- TASK BRIEF -
Your reply should reproduce all the data below exactly while excluding the pictures.

- DATASET EXCERPT -

<<<<

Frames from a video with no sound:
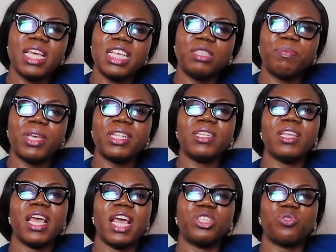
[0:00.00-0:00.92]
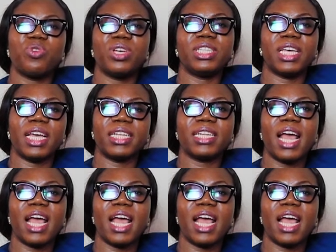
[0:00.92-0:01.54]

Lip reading: is being excreted,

>>>>

- WRITTEN ANSWER -
Frames from a video with no sound:
[0:00.00-0:00.92]
[0:00.92-0:01.54]

Lip reading: is being excreted,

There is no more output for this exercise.